(TASK STATEMENT) The answer must reproduce the listing exactly, with every picture left out.
= = = =
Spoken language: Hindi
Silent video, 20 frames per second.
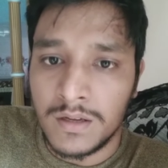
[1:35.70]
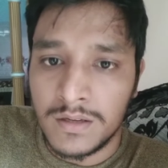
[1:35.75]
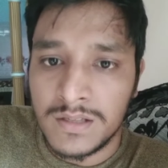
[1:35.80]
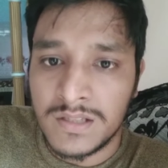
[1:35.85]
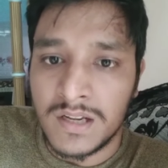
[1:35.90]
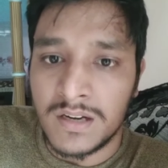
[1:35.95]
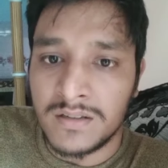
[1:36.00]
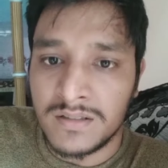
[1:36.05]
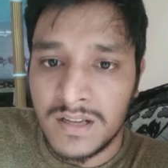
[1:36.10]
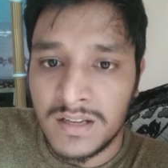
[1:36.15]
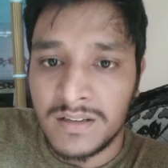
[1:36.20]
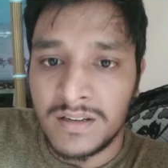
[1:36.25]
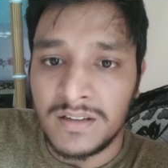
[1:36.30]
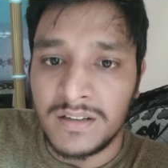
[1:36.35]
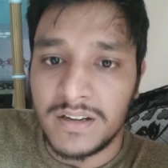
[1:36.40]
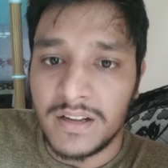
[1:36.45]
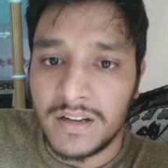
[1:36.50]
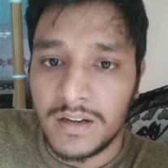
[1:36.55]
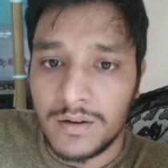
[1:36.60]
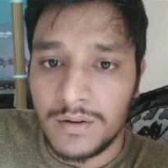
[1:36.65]
चार हज़ार
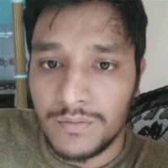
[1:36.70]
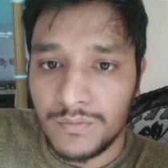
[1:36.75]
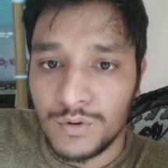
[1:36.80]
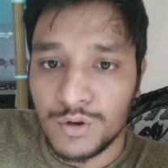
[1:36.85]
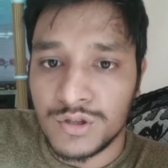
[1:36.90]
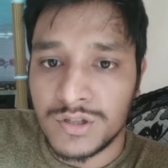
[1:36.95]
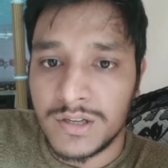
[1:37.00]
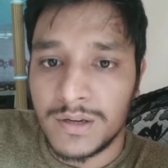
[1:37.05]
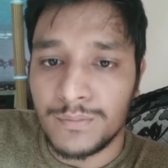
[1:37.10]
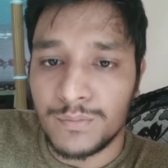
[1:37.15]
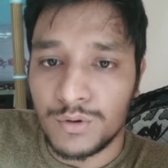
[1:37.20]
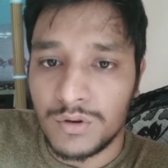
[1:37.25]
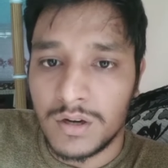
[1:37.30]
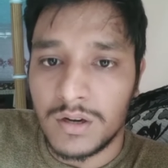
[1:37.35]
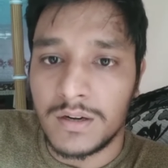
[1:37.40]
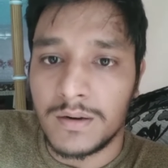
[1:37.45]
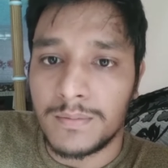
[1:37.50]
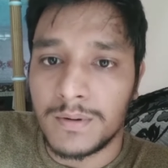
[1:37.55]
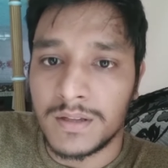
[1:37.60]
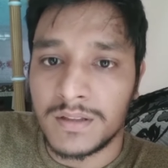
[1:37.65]
घंटे का वॉच टाइम पूरा
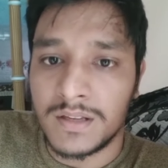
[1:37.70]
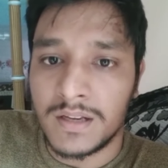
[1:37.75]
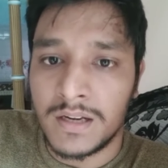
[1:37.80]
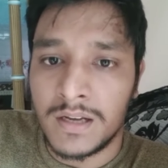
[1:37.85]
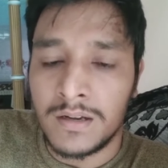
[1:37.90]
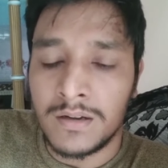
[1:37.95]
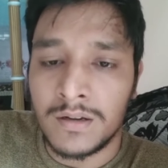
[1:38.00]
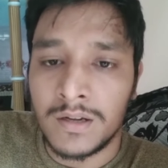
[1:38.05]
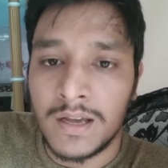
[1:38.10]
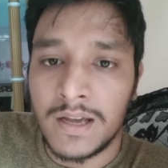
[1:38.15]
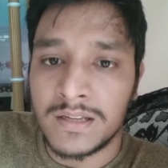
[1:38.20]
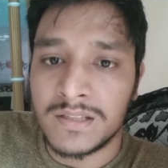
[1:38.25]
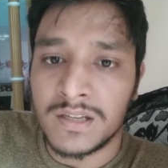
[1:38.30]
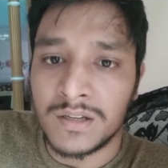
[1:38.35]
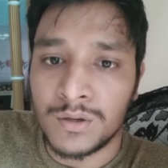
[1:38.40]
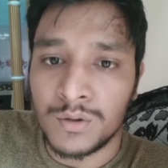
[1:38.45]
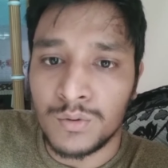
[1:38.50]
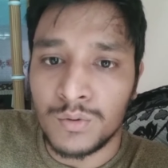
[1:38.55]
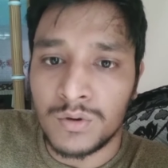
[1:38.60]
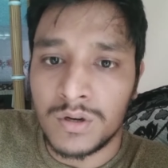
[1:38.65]
करना पड़ता है ना ऐसा
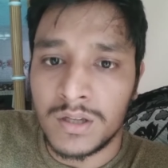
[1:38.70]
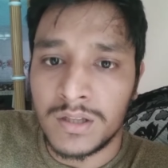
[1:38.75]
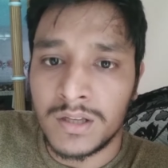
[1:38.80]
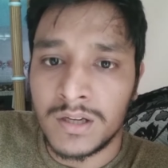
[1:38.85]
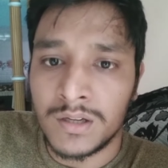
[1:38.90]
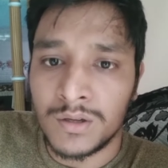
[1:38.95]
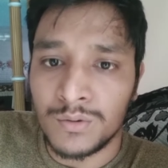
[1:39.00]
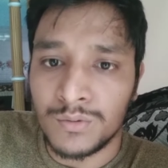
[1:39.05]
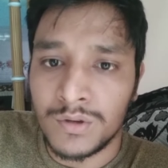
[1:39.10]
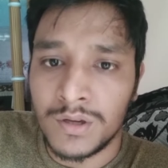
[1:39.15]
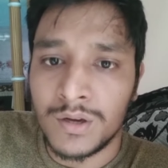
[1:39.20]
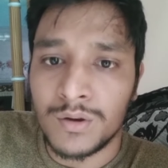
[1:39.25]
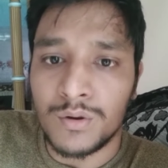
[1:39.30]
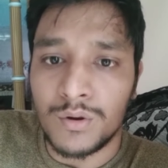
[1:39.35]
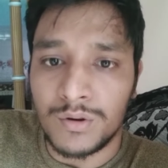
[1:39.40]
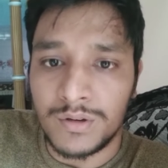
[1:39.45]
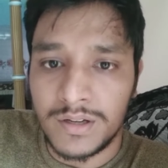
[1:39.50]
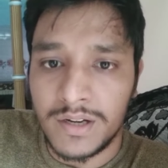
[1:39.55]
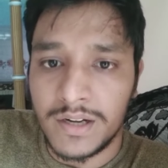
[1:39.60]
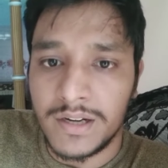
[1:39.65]
क्यों हो रहा था क्योंकि
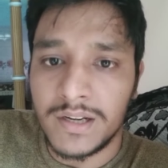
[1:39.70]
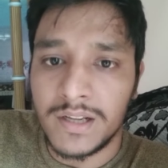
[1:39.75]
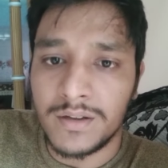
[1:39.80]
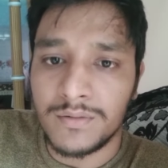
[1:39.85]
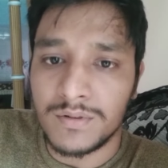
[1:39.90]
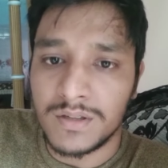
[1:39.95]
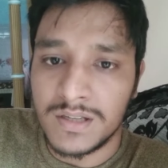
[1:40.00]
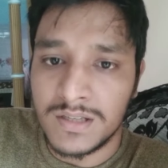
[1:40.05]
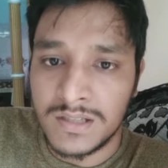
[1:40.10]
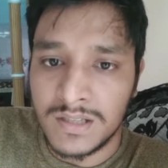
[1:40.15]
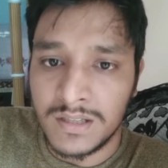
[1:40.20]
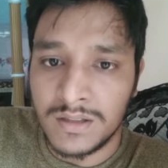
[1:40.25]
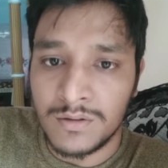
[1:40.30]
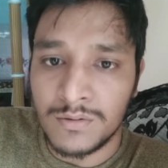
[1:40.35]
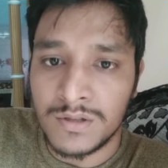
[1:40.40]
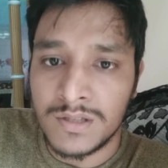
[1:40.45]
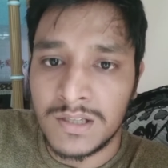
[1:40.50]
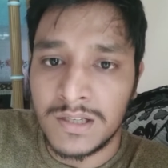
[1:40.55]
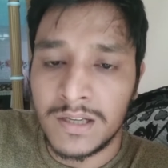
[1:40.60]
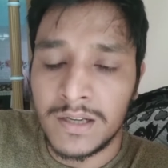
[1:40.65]
कंटेंट की वजह से तो
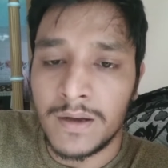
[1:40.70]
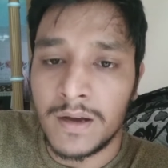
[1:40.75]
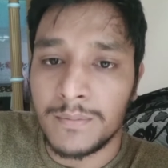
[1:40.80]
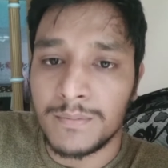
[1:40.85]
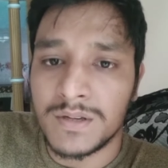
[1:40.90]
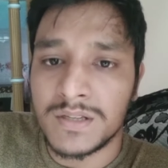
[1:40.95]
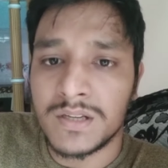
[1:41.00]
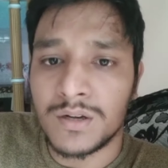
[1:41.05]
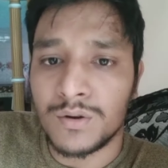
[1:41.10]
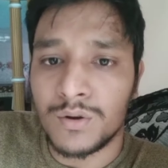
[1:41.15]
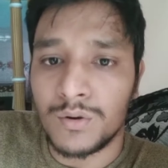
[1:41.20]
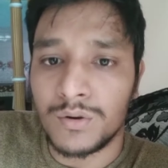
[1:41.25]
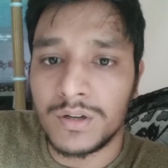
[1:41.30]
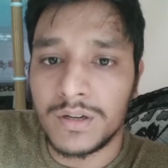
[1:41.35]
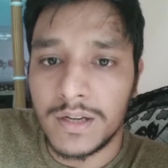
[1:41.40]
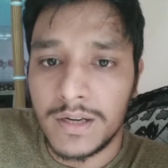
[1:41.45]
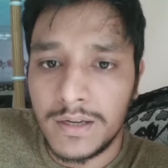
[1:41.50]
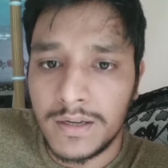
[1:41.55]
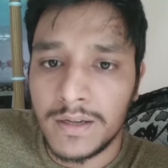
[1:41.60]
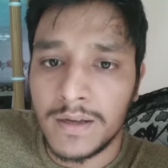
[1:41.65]
इसलिए हमेशा
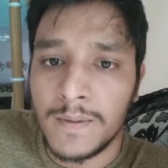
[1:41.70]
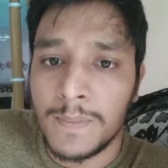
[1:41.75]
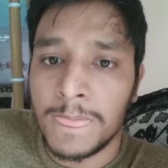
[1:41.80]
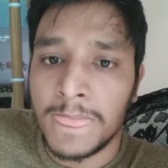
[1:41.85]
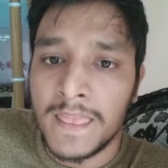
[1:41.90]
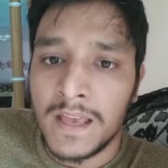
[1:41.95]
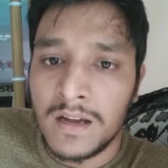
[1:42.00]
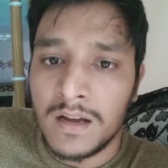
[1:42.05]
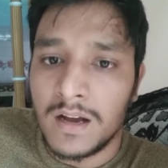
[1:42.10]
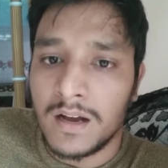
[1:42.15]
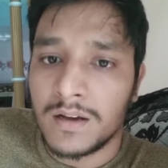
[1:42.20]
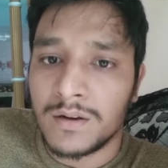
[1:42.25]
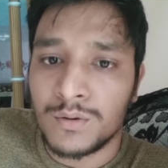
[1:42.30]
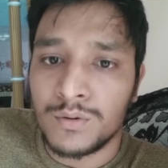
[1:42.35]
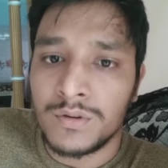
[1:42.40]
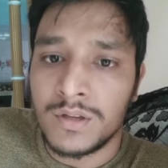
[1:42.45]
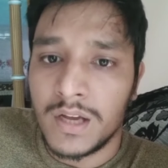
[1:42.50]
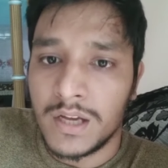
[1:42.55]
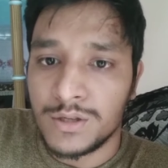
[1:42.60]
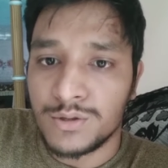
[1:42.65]
कंटेंट अगर
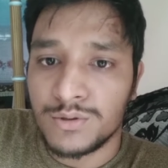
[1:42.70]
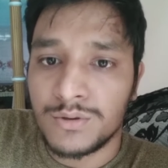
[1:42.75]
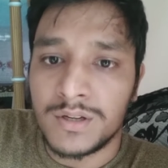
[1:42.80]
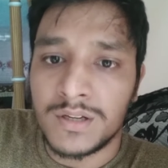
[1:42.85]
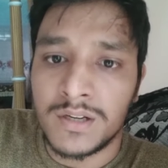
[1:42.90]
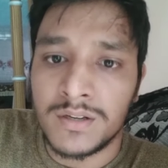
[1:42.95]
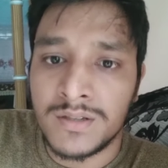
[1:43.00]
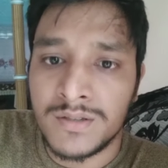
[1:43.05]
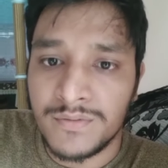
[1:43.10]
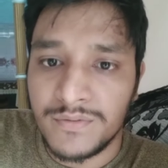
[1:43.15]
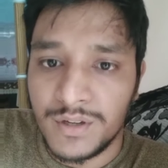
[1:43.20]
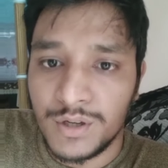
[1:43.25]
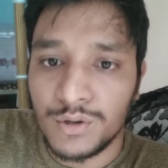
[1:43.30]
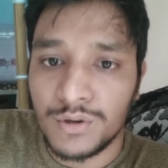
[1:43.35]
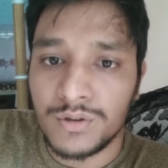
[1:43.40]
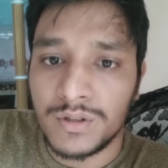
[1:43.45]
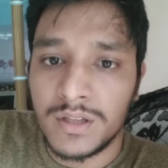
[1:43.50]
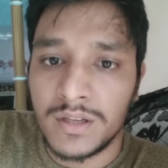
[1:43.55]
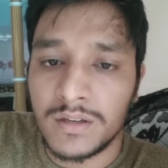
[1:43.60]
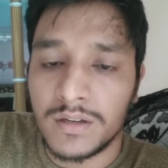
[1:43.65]
कोई एजुकेटर इस वीडियो को
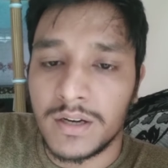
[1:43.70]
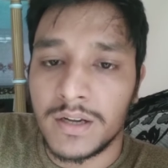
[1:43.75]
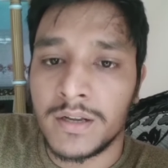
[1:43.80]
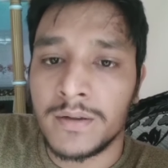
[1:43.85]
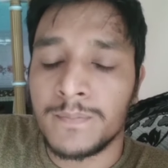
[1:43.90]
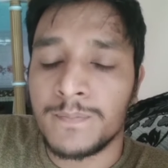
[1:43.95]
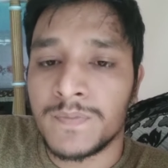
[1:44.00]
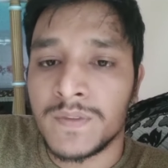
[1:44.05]
देख रहा है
= = = =
(ANSWER TO THE EXERCISE)
Spoken language: Hindi
Silent video, 20 frames per second.
[1:35.70]
[1:35.75]
[1:35.80]
[1:35.85]
[1:35.90]
[1:35.95]
[1:36.00]
[1:36.05]
[1:36.10]
[1:36.15]
[1:36.20]
[1:36.25]
[1:36.30]
[1:36.35]
[1:36.40]
[1:36.45]
[1:36.50]
[1:36.55]
[1:36.60]
[1:36.65]
चार हज़ार
[1:36.70]
[1:36.75]
[1:36.80]
[1:36.85]
[1:36.90]
[1:36.95]
[1:37.00]
[1:37.05]
[1:37.10]
[1:37.15]
[1:37.20]
[1:37.25]
[1:37.30]
[1:37.35]
[1:37.40]
[1:37.45]
[1:37.50]
[1:37.55]
[1:37.60]
[1:37.65]
घंटे का वॉच टाइम पूरा
[1:37.70]
[1:37.75]
[1:37.80]
[1:37.85]
[1:37.90]
[1:37.95]
[1:38.00]
[1:38.05]
[1:38.10]
[1:38.15]
[1:38.20]
[1:38.25]
[1:38.30]
[1:38.35]
[1:38.40]
[1:38.45]
[1:38.50]
[1:38.55]
[1:38.60]
[1:38.65]
करना पड़ता है ना ऐसा
[1:38.70]
[1:38.75]
[1:38.80]
[1:38.85]
[1:38.90]
[1:38.95]
[1:39.00]
[1:39.05]
[1:39.10]
[1:39.15]
[1:39.20]
[1:39.25]
[1:39.30]
[1:39.35]
[1:39.40]
[1:39.45]
[1:39.50]
[1:39.55]
[1:39.60]
[1:39.65]
क्यों हो रहा था क्योंकि
[1:39.70]
[1:39.75]
[1:39.80]
[1:39.85]
[1:39.90]
[1:39.95]
[1:40.00]
[1:40.05]
[1:40.10]
[1:40.15]
[1:40.20]
[1:40.25]
[1:40.30]
[1:40.35]
[1:40.40]
[1:40.45]
[1:40.50]
[1:40.55]
[1:40.60]
[1:40.65]
कंटेंट की वजह से तो
[1:40.70]
[1:40.75]
[1:40.80]
[1:40.85]
[1:40.90]
[1:40.95]
[1:41.00]
[1:41.05]
[1:41.10]
[1:41.15]
[1:41.20]
[1:41.25]
[1:41.30]
[1:41.35]
[1:41.40]
[1:41.45]
[1:41.50]
[1:41.55]
[1:41.60]
[1:41.65]
इसलिए हमेशा
[1:41.70]
[1:41.75]
[1:41.80]
[1:41.85]
[1:41.90]
[1:41.95]
[1:42.00]
[1:42.05]
[1:42.10]
[1:42.15]
[1:42.20]
[1:42.25]
[1:42.30]
[1:42.35]
[1:42.40]
[1:42.45]
[1:42.50]
[1:42.55]
[1:42.60]
[1:42.65]
कंटेंट अगर
[1:42.70]
[1:42.75]
[1:42.80]
[1:42.85]
[1:42.90]
[1:42.95]
[1:43.00]
[1:43.05]
[1:43.10]
[1:43.15]
[1:43.20]
[1:43.25]
[1:43.30]
[1:43.35]
[1:43.40]
[1:43.45]
[1:43.50]
[1:43.55]
[1:43.60]
[1:43.65]
कोई एजुकेटर इस वीडियो को
[1:43.70]
[1:43.75]
[1:43.80]
[1:43.85]
[1:43.90]
[1:43.95]
[1:44.00]
[1:44.05]
देख रहा है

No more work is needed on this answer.